When the Past Changes: The Technology Behind Profit Margins & Actual Revenue in Analytics (Part II)

Datacroft Cost Importer, Consistent Marketing Channel and Campaign Setup, Google Cloud, and Transaction ID Data Source Imports

13 min readJun 16, 2020

Part I showed how important it is to become aware of “Actual” Revenue to counter the “Tracked” Revenue, and why a true Performance Marketer should not look only at the (Tracked) Revenue per Cost (misleadingly called Return on Ad Spend (ROAS)), but at the Profit Margin per Ad Cost. Part I also showed: For such a complete picture, you need to blend a lot of data sources. Thus, part II highlights the components required to get all that data together into Adobe Analytics. The “changing past” becomes a special challenge here.

Steps to Enlightenment in E-Commerce Analytics

Let’s start with the steps to enlightenment of a good E-Commerce data setup. Each steps integrates more and more siloed data sources.

Step 1: Know your Conversion Rate and Revenue per Visit(or)

This can be achieved by a solid Analytics E-Commerce tracking setup alone and would fill a book of its own. To keep it short, make sure you track on-site search terms and interactions (start, view, click/add-to-cart), internal (on-site) campaigns as well as external campaigns (ads, emails), group them into one or more sets (via Classifications) of Marketing Channels, etc.. Adobe’s wonderful E-Commerce data model, in most cases, makes all that data automatically correlatable to your product data and the product interactions you track (list view/click/search view/search click/detail view/add to cart/wishlist/shopping or comparison list/comment/cart view/checkout steps/orders etc. (add any other product interaction here).

Correlating Traffic and Product Dimensions and Metrics and being able to identify trends is the first step.

The richer your product data, the more nuanced your analysis capabilities get.

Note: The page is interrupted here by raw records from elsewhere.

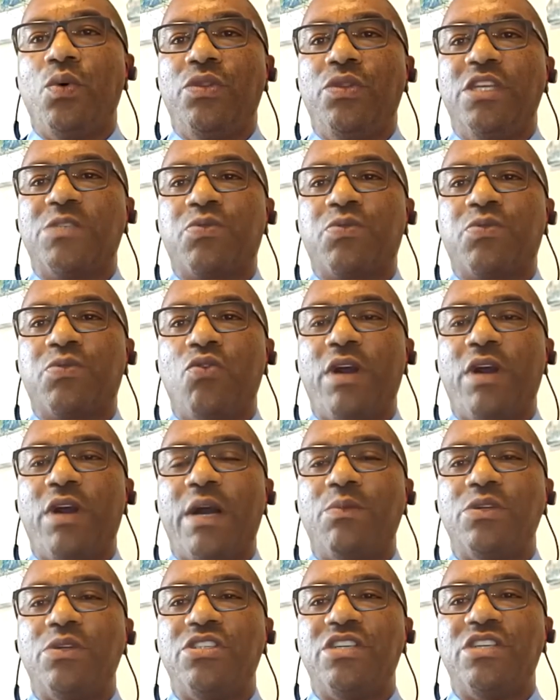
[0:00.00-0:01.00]
this
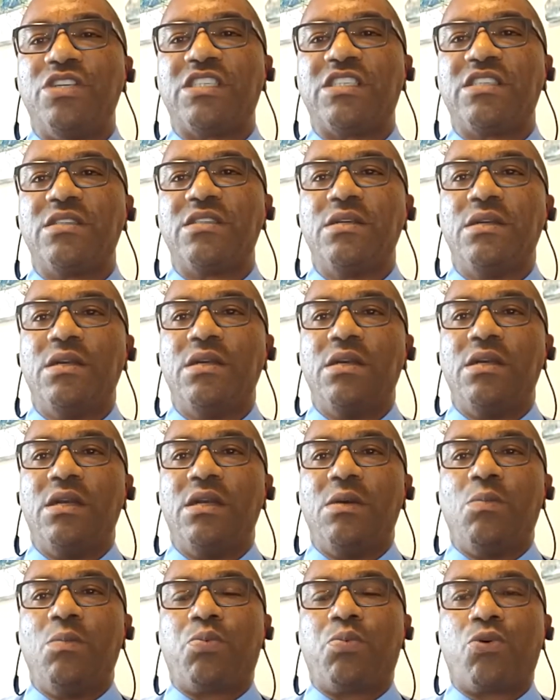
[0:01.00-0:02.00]
program was just
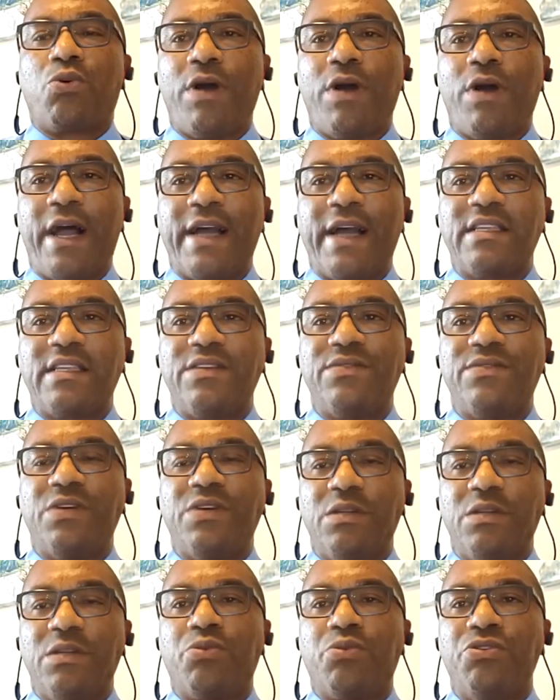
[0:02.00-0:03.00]
proactive
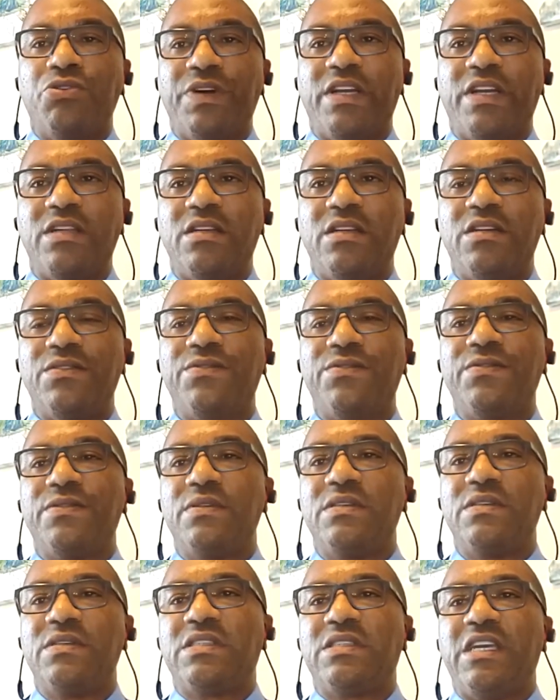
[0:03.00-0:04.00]
in the preventative
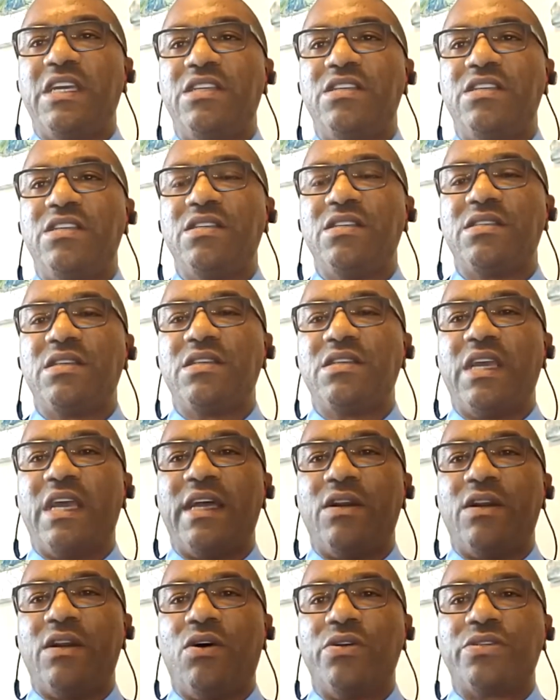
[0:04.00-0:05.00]
stages,
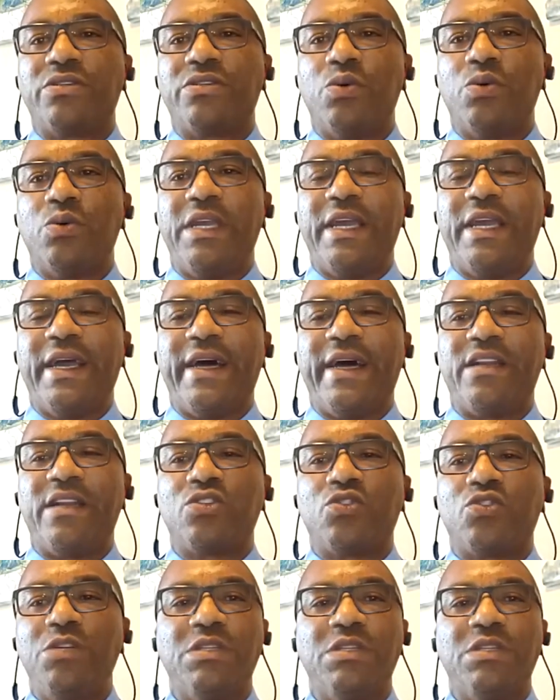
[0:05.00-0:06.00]
and also we had a
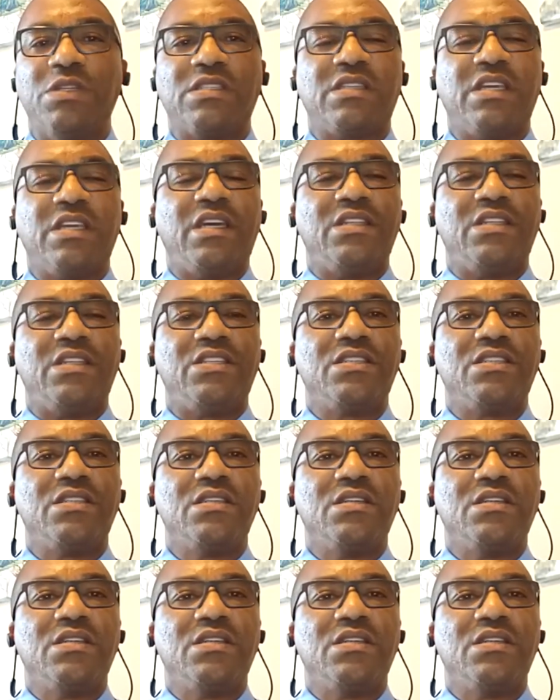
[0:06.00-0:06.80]
treatment stage.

For that, track temporary product attributes (like stock level, purchasability, price range, list on which (or search term for which) a product was clicked) via Merchandising eVars, and import permanent attributes (name, brand, category, responsible Category Manager etc.) via Classifications to not overload your dev team by asking them to add more and more properties to the Data Layer (for Adobe Analytics, only temporary attributes need to be in the Data Layer!). The client at hand e.g. has over 40 Product Classifications. Remember that Classifications are almost like free additional eVars (Custom Dimensions), so abuse them as much as you can! Normalize your metrics to count once per Visit (and do that via segment-based Calculated Metrics, NOT via the “Visit” setting the Success Events configuration interface), as Hit-based metrics tend to skew things a lot in E-Commerce (still do not understand why Google Analytics’ “Enhanced” E-Commerce Metrics are still all Hit-based only).

Step 2: Know how much you pay for your Traffic and your Revenue

This requires …

a) a consistent Campaign Tracking Setup where all your external campaign links contain a “Tracking Code” (URL parameters to identify the campaign, e.g. “utm parameters”) because the Tracking Code becomes the identifier for the traffic on your site AND …

b) … the Campaign Cost Importer (which usually also imports Clicks and Impressions). This gets just as tedious as a): In our case, we clearly did not want to set up and maintain connectors to all those APIs (Google Ads, Facebook, Criteo, DV360, etc.). After evaluating some solutions, we decided to go with the Datacroft Campaign Data Importer by Feld M, which specializes in flexible Adobe Analytics cost imports (but offers other imports as well) and also features proactive one-on-one support to go with it. Support is super-important, because from my prior okay-ish experience with funnel.io (which imports data into Google Analytics), I just had lost any faith in cost imports running smoothly all the time. I also did not want to be dependent on an Ad-Spend-based licensing model (like at funnel.io) that “penalizes” you if you spend more, because this leads to avoiding funnel.io for some cost sources just to avoid paying more for it. Other reasons against funnel.io were that it forces you into their utm parameter logic (which can be devastating if you need to retag all your campaigns just to make them funnel.io-compliant), and because of the lack of flexibility when it came to renaming campaigns: E.g. when Campaign A was renamed to B, we suddenly had historical costs for B in Analytics, but the historical traffic and conversions still counted for A.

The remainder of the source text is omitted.